**Problem:**
Everything from the first line of the material below through the line containing "[0:09.00-0:09.90]" must be retyped exactly, and nothing past it.

**Given data:**
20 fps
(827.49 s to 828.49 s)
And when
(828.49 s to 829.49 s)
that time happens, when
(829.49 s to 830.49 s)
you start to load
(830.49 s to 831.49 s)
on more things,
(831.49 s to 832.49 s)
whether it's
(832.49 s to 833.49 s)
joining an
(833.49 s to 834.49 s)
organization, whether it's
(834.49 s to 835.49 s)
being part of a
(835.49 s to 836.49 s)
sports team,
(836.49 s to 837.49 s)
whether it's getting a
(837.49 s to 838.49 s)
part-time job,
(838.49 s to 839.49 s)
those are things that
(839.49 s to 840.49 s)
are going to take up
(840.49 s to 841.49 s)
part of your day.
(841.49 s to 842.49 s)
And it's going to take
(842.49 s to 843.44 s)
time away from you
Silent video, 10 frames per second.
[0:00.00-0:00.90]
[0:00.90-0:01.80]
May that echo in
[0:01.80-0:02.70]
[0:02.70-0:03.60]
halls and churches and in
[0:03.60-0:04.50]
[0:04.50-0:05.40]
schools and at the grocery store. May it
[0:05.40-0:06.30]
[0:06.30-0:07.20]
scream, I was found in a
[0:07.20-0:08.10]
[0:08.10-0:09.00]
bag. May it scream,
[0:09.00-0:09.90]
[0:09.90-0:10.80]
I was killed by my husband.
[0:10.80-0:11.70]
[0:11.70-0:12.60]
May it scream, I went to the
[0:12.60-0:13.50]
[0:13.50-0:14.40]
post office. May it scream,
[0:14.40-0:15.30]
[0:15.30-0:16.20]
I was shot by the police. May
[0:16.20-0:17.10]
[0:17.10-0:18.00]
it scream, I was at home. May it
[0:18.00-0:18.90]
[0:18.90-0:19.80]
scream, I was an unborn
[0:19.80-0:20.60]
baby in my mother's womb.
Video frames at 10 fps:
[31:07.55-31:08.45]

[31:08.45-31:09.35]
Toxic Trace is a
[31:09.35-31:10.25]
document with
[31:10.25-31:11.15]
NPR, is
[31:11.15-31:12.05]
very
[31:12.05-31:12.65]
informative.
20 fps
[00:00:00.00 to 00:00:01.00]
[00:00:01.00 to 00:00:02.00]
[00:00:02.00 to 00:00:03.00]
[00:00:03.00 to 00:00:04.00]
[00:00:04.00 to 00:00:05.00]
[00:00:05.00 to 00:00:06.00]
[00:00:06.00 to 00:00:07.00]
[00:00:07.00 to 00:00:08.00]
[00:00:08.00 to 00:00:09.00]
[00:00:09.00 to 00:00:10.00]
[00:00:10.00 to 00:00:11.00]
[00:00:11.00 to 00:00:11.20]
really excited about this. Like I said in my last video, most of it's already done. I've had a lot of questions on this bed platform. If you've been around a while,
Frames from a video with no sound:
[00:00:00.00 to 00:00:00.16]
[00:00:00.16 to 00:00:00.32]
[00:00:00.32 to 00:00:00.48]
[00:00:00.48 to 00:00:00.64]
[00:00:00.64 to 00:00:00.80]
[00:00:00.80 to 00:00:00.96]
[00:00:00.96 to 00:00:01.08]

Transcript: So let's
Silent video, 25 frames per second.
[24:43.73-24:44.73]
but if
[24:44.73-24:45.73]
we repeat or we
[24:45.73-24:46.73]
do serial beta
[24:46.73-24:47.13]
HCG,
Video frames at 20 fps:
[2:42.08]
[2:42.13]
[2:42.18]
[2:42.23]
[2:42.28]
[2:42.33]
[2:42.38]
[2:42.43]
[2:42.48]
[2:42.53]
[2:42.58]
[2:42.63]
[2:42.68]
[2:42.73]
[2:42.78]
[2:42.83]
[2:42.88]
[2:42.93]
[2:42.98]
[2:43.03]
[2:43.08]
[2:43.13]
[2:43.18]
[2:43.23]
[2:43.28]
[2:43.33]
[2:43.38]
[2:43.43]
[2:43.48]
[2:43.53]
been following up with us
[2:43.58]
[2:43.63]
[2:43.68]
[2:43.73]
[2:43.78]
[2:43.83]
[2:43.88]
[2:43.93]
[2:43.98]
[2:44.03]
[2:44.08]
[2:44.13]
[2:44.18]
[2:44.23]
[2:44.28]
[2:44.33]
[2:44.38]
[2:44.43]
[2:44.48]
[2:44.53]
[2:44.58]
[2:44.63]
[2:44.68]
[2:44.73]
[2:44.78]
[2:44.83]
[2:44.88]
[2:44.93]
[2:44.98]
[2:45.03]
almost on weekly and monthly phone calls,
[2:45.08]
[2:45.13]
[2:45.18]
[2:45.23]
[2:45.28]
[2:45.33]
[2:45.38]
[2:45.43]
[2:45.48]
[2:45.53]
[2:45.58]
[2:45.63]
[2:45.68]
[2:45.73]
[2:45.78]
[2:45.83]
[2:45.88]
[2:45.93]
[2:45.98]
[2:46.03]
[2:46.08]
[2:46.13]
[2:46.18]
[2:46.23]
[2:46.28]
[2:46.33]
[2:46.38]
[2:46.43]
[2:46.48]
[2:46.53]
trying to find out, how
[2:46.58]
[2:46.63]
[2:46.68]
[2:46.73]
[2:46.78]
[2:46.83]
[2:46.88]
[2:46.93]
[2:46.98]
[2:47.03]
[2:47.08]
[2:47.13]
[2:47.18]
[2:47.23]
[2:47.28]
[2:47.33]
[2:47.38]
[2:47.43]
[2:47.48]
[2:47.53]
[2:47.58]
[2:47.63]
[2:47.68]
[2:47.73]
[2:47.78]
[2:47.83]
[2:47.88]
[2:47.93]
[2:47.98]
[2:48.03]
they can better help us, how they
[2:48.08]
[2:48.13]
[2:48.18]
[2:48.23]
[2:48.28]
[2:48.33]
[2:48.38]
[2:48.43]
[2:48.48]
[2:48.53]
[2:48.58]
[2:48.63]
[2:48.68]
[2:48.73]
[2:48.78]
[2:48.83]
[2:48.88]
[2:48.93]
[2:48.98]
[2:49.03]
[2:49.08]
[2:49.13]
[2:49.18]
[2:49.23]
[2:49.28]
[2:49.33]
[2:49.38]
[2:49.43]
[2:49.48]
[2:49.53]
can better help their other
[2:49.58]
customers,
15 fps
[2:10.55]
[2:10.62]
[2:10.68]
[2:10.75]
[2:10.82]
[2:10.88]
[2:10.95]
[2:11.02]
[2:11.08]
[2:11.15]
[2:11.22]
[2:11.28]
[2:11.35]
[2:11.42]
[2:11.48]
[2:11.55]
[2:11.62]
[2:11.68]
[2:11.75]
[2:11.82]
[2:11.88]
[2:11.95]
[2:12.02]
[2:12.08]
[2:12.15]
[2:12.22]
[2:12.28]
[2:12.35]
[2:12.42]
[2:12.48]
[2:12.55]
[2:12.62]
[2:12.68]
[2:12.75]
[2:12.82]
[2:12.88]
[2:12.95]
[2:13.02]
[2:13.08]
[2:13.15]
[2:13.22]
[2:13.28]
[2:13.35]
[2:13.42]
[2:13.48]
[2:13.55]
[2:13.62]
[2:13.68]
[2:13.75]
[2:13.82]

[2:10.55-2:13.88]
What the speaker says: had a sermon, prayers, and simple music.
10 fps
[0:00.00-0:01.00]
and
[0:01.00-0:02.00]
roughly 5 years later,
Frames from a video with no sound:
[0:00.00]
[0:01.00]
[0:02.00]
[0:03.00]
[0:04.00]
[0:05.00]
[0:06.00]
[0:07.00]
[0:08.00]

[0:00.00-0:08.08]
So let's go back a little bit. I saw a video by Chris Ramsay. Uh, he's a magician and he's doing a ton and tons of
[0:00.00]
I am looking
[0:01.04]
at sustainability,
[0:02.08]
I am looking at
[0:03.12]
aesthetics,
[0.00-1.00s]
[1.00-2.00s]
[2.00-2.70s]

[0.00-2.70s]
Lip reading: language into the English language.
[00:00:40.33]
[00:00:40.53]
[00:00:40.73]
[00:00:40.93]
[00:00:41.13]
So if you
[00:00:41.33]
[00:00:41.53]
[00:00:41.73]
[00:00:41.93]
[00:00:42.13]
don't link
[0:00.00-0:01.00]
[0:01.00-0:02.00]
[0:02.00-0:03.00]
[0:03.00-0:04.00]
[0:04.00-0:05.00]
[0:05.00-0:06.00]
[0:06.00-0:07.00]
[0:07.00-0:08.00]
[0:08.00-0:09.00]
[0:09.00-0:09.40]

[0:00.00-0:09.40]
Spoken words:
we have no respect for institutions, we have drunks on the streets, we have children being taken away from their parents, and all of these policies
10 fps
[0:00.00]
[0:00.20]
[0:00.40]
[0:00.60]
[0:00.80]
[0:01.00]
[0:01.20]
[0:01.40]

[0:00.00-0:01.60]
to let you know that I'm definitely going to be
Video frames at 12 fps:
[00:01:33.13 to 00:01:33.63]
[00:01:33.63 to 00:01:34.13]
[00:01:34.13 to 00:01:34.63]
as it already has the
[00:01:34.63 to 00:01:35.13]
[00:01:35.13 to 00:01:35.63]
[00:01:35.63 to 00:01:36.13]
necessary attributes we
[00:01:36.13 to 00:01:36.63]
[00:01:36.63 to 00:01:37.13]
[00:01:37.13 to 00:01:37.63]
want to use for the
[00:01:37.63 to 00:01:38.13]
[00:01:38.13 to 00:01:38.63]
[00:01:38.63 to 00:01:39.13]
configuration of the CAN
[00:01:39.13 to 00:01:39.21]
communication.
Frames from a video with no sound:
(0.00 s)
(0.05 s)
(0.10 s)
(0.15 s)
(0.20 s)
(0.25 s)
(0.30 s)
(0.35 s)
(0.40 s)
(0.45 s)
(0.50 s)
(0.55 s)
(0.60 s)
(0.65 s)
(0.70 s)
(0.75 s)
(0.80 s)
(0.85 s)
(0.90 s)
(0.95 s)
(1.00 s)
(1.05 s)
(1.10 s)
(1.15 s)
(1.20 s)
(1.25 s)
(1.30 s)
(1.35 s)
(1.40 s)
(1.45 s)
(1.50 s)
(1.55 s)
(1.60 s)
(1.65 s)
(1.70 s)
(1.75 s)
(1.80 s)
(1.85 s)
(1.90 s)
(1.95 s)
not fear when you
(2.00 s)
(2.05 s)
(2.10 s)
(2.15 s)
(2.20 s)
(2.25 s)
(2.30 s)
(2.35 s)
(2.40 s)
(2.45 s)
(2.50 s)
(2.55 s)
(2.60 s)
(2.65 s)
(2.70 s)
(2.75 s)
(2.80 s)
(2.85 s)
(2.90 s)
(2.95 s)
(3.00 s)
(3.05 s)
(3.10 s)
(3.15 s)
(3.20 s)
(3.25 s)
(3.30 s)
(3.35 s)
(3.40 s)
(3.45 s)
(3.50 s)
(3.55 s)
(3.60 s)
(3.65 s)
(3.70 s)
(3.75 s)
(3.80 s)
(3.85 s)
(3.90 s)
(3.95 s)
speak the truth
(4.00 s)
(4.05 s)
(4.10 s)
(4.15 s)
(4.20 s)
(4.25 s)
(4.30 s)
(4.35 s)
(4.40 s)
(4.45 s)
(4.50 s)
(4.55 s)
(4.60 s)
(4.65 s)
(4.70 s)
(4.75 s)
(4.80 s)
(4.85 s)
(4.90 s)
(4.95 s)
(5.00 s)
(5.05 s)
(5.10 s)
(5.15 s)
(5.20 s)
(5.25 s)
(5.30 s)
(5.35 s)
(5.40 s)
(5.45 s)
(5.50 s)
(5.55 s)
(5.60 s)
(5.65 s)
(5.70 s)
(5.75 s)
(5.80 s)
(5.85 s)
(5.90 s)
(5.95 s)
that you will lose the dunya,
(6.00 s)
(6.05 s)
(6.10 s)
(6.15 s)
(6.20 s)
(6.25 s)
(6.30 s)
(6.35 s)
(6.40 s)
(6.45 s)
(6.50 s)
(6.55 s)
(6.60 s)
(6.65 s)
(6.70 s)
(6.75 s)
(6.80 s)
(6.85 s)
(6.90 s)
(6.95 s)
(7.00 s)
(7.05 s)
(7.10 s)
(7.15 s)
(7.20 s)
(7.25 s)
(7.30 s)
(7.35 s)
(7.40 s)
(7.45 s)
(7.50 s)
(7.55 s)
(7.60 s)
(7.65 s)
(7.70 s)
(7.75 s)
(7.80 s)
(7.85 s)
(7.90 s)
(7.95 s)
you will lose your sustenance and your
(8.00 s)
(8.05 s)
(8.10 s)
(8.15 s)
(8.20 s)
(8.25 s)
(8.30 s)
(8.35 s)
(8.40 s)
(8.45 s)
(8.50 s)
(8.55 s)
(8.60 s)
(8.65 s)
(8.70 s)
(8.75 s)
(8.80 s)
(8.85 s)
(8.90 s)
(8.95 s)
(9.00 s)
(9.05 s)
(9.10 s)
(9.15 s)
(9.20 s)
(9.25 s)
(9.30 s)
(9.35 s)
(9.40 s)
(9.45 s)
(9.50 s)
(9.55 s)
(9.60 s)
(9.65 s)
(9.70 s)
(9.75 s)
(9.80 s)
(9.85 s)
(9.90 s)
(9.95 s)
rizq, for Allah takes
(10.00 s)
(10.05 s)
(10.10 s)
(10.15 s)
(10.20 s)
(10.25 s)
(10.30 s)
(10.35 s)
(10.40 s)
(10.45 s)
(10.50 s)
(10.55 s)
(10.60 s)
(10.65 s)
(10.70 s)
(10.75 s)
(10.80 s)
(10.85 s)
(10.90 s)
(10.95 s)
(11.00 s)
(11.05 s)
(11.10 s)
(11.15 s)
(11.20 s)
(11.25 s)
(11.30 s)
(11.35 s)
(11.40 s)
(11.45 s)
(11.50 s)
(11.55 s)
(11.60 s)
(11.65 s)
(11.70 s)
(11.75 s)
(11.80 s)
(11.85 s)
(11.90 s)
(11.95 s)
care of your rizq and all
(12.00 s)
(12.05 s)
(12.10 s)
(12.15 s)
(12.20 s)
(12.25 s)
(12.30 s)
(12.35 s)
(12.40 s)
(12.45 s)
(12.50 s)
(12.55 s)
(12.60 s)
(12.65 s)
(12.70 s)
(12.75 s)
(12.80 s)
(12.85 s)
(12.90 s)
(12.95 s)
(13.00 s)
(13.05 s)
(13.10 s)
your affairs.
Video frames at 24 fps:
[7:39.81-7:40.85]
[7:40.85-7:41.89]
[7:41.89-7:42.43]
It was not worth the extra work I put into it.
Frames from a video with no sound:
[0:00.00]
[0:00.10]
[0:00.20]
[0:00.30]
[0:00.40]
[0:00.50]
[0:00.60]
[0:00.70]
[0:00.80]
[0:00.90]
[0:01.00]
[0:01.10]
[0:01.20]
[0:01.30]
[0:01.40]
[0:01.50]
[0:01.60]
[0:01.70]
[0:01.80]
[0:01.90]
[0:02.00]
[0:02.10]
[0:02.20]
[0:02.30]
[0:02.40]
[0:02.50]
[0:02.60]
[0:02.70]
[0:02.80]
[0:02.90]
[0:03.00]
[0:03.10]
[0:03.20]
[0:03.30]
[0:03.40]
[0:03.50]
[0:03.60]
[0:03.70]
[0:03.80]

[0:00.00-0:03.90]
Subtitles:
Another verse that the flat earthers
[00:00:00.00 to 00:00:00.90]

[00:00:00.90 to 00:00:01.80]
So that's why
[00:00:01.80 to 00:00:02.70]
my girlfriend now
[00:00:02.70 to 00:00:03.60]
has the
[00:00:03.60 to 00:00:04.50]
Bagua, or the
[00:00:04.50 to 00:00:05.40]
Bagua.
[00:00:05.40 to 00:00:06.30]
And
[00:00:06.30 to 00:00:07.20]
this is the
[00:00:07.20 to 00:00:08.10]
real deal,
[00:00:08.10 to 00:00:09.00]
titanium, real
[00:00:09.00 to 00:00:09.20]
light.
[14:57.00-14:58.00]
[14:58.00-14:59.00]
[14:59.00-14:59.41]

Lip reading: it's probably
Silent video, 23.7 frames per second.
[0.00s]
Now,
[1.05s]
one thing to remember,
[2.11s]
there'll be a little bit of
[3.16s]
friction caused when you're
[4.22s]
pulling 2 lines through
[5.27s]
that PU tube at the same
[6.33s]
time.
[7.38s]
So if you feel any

**Reply to the task:**
20 fps
(827.49 s to 828.49 s)
And when
(828.49 s to 829.49 s)
that time happens, when
(829.49 s to 830.49 s)
you start to load
(830.49 s to 831.49 s)
on more things,
(831.49 s to 832.49 s)
whether it's
(832.49 s to 833.49 s)
joining an
(833.49 s to 834.49 s)
organization, whether it's
(834.49 s to 835.49 s)
being part of a
(835.49 s to 836.49 s)
sports team,
(836.49 s to 837.49 s)
whether it's getting a
(837.49 s to 838.49 s)
part-time job,
(838.49 s to 839.49 s)
those are things that
(839.49 s to 840.49 s)
are going to take up
(840.49 s to 841.49 s)
part of your day.
(841.49 s to 842.49 s)
And it's going to take
(842.49 s to 843.44 s)
time away from you
Silent video, 10 frames per second.
[0:00.00-0:00.90]
[0:00.90-0:01.80]
May that echo in
[0:01.80-0:02.70]
[0:02.70-0:03.60]
halls and churches and in
[0:03.60-0:04.50]
[0:04.50-0:05.40]
schools and at the grocery store. May it
[0:05.40-0:06.30]
[0:06.30-0:07.20]
scream, I was found in a
[0:07.20-0:08.10]
[0:08.10-0:09.00]
bag. May it scream,
[0:09.00-0:09.90]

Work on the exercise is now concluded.